• _RECORDS FOR THIS EXERCISE_:
+ + + +
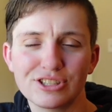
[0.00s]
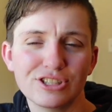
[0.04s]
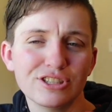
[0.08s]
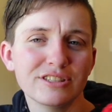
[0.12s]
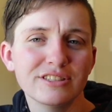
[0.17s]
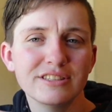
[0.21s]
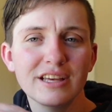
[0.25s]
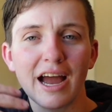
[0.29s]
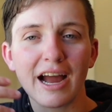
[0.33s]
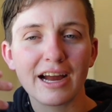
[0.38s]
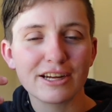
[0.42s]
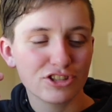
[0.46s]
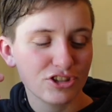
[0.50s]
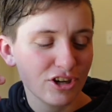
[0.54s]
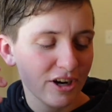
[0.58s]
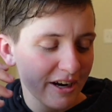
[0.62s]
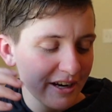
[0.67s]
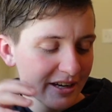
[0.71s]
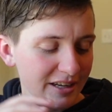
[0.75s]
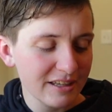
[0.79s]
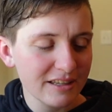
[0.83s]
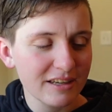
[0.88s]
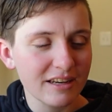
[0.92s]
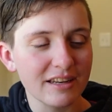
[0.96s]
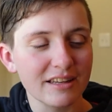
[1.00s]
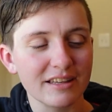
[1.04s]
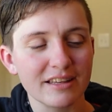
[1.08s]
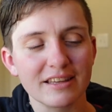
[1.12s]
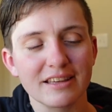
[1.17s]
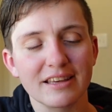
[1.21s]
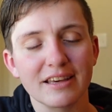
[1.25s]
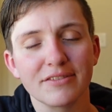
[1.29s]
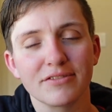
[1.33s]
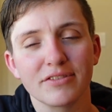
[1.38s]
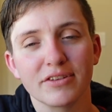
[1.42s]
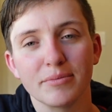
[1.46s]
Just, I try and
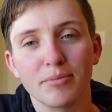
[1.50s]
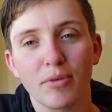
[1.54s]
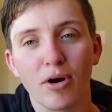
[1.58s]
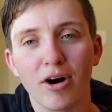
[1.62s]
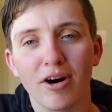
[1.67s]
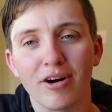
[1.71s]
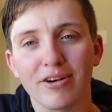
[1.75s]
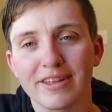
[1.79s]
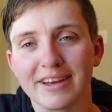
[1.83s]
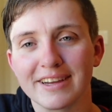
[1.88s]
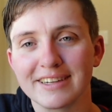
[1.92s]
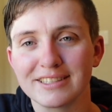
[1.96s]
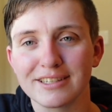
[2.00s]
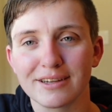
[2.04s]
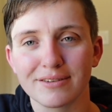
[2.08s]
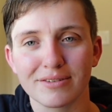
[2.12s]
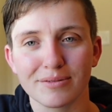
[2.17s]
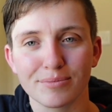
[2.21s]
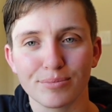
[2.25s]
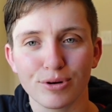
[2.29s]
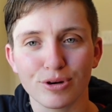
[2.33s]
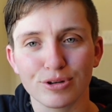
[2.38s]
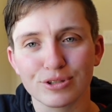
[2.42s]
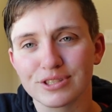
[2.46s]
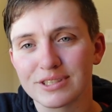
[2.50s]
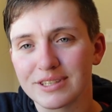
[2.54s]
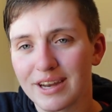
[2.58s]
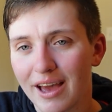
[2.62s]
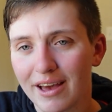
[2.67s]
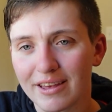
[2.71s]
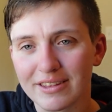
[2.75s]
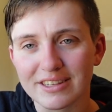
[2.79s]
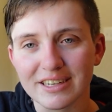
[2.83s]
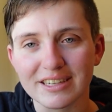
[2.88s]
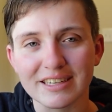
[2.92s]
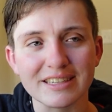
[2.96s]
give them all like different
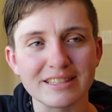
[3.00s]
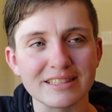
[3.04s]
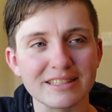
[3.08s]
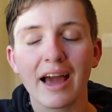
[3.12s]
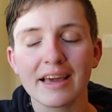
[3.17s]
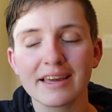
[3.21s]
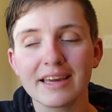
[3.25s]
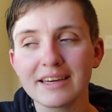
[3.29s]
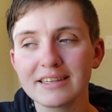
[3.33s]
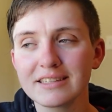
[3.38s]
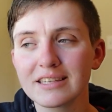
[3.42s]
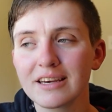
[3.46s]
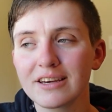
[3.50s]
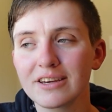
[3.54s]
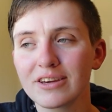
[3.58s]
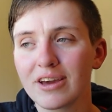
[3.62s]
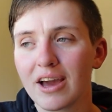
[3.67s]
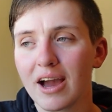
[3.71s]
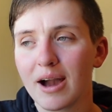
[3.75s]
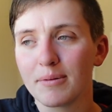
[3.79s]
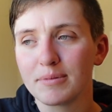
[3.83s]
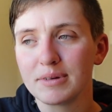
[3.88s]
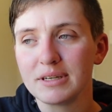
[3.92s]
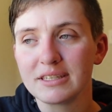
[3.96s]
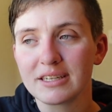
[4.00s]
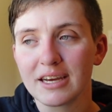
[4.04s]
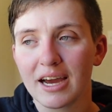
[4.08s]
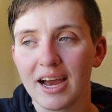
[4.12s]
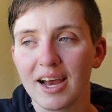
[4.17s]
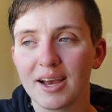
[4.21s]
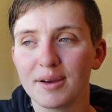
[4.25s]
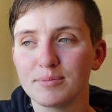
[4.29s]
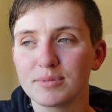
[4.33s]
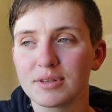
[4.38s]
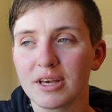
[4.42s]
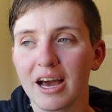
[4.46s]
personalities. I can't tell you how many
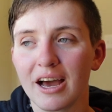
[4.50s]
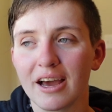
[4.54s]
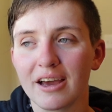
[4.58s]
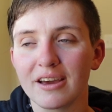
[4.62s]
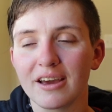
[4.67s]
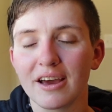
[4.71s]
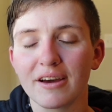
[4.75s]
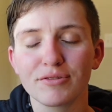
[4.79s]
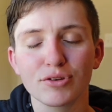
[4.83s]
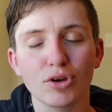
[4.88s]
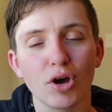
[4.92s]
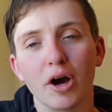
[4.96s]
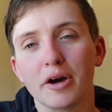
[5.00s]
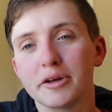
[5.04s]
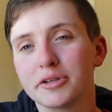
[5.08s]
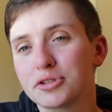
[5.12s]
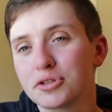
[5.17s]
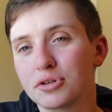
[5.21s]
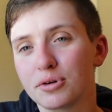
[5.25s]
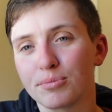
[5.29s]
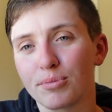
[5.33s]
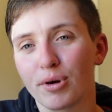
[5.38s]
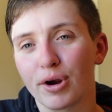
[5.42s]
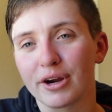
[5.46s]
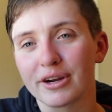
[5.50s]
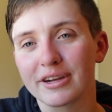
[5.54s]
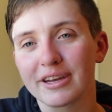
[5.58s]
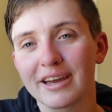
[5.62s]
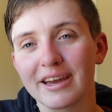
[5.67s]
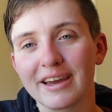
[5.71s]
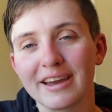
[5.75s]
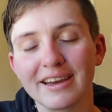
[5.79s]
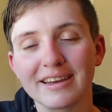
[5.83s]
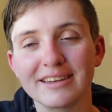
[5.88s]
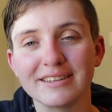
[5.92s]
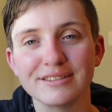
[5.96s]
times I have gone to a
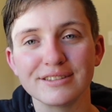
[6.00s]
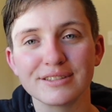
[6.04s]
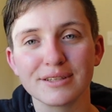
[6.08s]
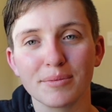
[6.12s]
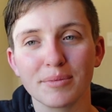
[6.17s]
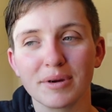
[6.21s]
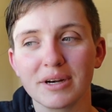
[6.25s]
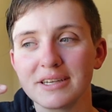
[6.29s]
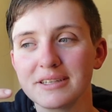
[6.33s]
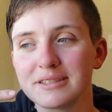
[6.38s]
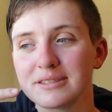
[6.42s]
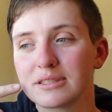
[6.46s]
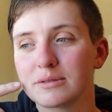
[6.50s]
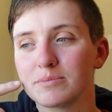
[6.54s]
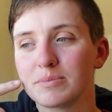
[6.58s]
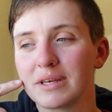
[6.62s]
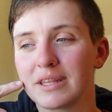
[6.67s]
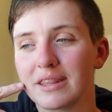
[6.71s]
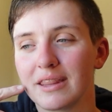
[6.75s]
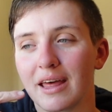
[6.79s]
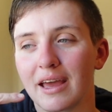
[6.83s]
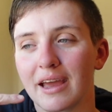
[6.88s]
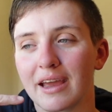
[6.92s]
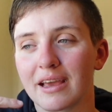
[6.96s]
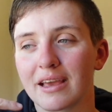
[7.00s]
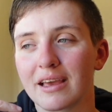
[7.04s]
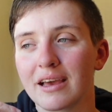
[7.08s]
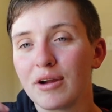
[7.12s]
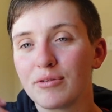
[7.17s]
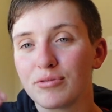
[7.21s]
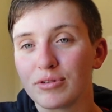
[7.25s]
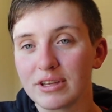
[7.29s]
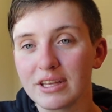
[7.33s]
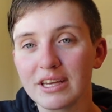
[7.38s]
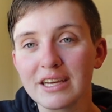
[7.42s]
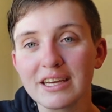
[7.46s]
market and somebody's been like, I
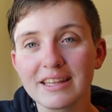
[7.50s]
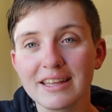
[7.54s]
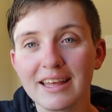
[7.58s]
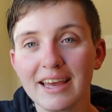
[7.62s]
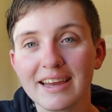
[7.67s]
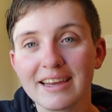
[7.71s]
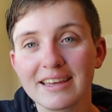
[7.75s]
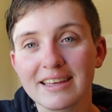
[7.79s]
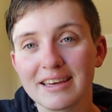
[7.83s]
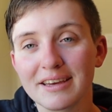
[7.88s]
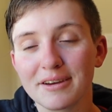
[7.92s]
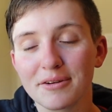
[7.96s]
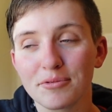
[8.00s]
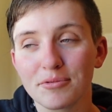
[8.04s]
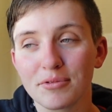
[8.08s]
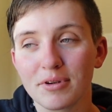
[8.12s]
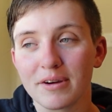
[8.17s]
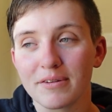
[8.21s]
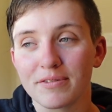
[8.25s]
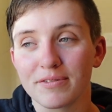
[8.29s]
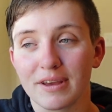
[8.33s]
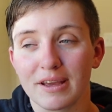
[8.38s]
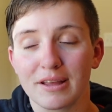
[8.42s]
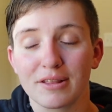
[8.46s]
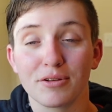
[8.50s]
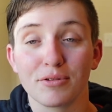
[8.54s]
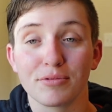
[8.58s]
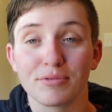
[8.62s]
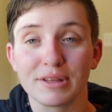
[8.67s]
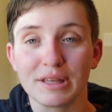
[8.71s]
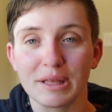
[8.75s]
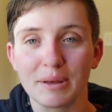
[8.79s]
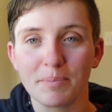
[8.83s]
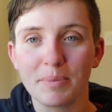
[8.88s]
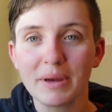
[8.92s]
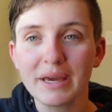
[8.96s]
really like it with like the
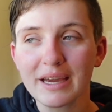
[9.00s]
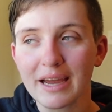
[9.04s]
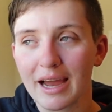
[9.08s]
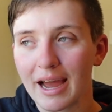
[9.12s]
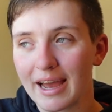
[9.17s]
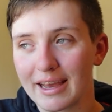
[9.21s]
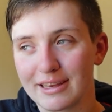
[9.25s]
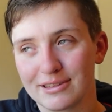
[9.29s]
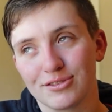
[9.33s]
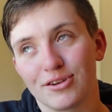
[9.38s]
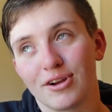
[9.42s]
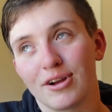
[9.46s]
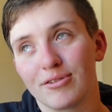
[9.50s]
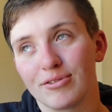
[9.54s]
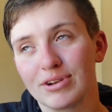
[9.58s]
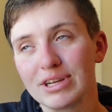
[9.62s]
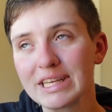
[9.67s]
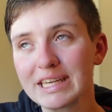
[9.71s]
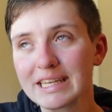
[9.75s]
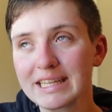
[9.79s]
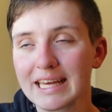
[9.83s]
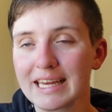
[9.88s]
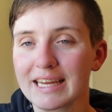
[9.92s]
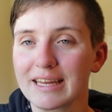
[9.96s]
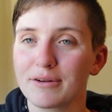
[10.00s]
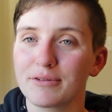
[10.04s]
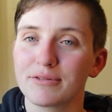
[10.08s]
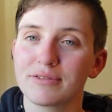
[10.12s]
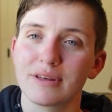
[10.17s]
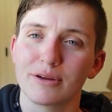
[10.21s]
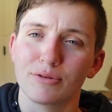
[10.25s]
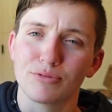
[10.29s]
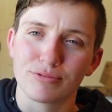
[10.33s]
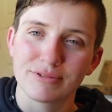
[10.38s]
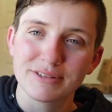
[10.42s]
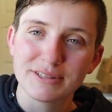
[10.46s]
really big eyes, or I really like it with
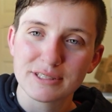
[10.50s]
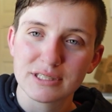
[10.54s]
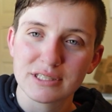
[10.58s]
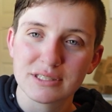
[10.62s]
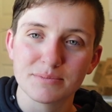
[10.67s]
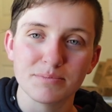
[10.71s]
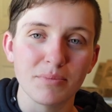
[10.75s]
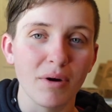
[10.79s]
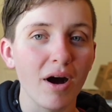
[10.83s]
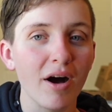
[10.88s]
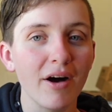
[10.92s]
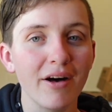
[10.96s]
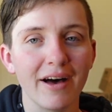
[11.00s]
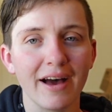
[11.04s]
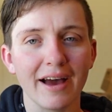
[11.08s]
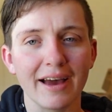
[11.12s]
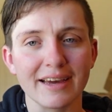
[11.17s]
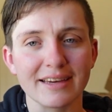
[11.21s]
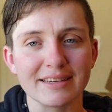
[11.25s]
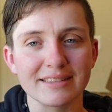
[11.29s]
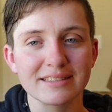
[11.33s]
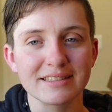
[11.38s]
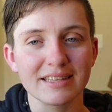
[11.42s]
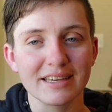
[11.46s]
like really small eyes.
+ + + +
• _TASK OBJECTIVE_: Return the whole listing, word for word, and leave out every picture.

• _RESULT BELOW_:
[0.00s]
[0.04s]
[0.08s]
[0.12s]
[0.17s]
[0.21s]
[0.25s]
[0.29s]
[0.33s]
[0.38s]
[0.42s]
[0.46s]
[0.50s]
[0.54s]
[0.58s]
[0.62s]
[0.67s]
[0.71s]
[0.75s]
[0.79s]
[0.83s]
[0.88s]
[0.92s]
[0.96s]
[1.00s]
[1.04s]
[1.08s]
[1.12s]
[1.17s]
[1.21s]
[1.25s]
[1.29s]
[1.33s]
[1.38s]
[1.42s]
[1.46s]
Just, I try and
[1.50s]
[1.54s]
[1.58s]
[1.62s]
[1.67s]
[1.71s]
[1.75s]
[1.79s]
[1.83s]
[1.88s]
[1.92s]
[1.96s]
[2.00s]
[2.04s]
[2.08s]
[2.12s]
[2.17s]
[2.21s]
[2.25s]
[2.29s]
[2.33s]
[2.38s]
[2.42s]
[2.46s]
[2.50s]
[2.54s]
[2.58s]
[2.62s]
[2.67s]
[2.71s]
[2.75s]
[2.79s]
[2.83s]
[2.88s]
[2.92s]
[2.96s]
give them all like different
[3.00s]
[3.04s]
[3.08s]
[3.12s]
[3.17s]
[3.21s]
[3.25s]
[3.29s]
[3.33s]
[3.38s]
[3.42s]
[3.46s]
[3.50s]
[3.54s]
[3.58s]
[3.62s]
[3.67s]
[3.71s]
[3.75s]
[3.79s]
[3.83s]
[3.88s]
[3.92s]
[3.96s]
[4.00s]
[4.04s]
[4.08s]
[4.12s]
[4.17s]
[4.21s]
[4.25s]
[4.29s]
[4.33s]
[4.38s]
[4.42s]
[4.46s]
personalities. I can't tell you how many
[4.50s]
[4.54s]
[4.58s]
[4.62s]
[4.67s]
[4.71s]
[4.75s]
[4.79s]
[4.83s]
[4.88s]
[4.92s]
[4.96s]
[5.00s]
[5.04s]
[5.08s]
[5.12s]
[5.17s]
[5.21s]
[5.25s]
[5.29s]
[5.33s]
[5.38s]
[5.42s]
[5.46s]
[5.50s]
[5.54s]
[5.58s]
[5.62s]
[5.67s]
[5.71s]
[5.75s]
[5.79s]
[5.83s]
[5.88s]
[5.92s]
[5.96s]
times I have gone to a
[6.00s]
[6.04s]
[6.08s]
[6.12s]
[6.17s]
[6.21s]
[6.25s]
[6.29s]
[6.33s]
[6.38s]
[6.42s]
[6.46s]
[6.50s]
[6.54s]
[6.58s]
[6.62s]
[6.67s]
[6.71s]
[6.75s]
[6.79s]
[6.83s]
[6.88s]
[6.92s]
[6.96s]
[7.00s]
[7.04s]
[7.08s]
[7.12s]
[7.17s]
[7.21s]
[7.25s]
[7.29s]
[7.33s]
[7.38s]
[7.42s]
[7.46s]
market and somebody's been like, I
[7.50s]
[7.54s]
[7.58s]
[7.62s]
[7.67s]
[7.71s]
[7.75s]
[7.79s]
[7.83s]
[7.88s]
[7.92s]
[7.96s]
[8.00s]
[8.04s]
[8.08s]
[8.12s]
[8.17s]
[8.21s]
[8.25s]
[8.29s]
[8.33s]
[8.38s]
[8.42s]
[8.46s]
[8.50s]
[8.54s]
[8.58s]
[8.62s]
[8.67s]
[8.71s]
[8.75s]
[8.79s]
[8.83s]
[8.88s]
[8.92s]
[8.96s]
really like it with like the
[9.00s]
[9.04s]
[9.08s]
[9.12s]
[9.17s]
[9.21s]
[9.25s]
[9.29s]
[9.33s]
[9.38s]
[9.42s]
[9.46s]
[9.50s]
[9.54s]
[9.58s]
[9.62s]
[9.67s]
[9.71s]
[9.75s]
[9.79s]
[9.83s]
[9.88s]
[9.92s]
[9.96s]
[10.00s]
[10.04s]
[10.08s]
[10.12s]
[10.17s]
[10.21s]
[10.25s]
[10.29s]
[10.33s]
[10.38s]
[10.42s]
[10.46s]
really big eyes, or I really like it with
[10.50s]
[10.54s]
[10.58s]
[10.62s]
[10.67s]
[10.71s]
[10.75s]
[10.79s]
[10.83s]
[10.88s]
[10.92s]
[10.96s]
[11.00s]
[11.04s]
[11.08s]
[11.12s]
[11.17s]
[11.21s]
[11.25s]
[11.29s]
[11.33s]
[11.38s]
[11.42s]
[11.46s]
like really small eyes.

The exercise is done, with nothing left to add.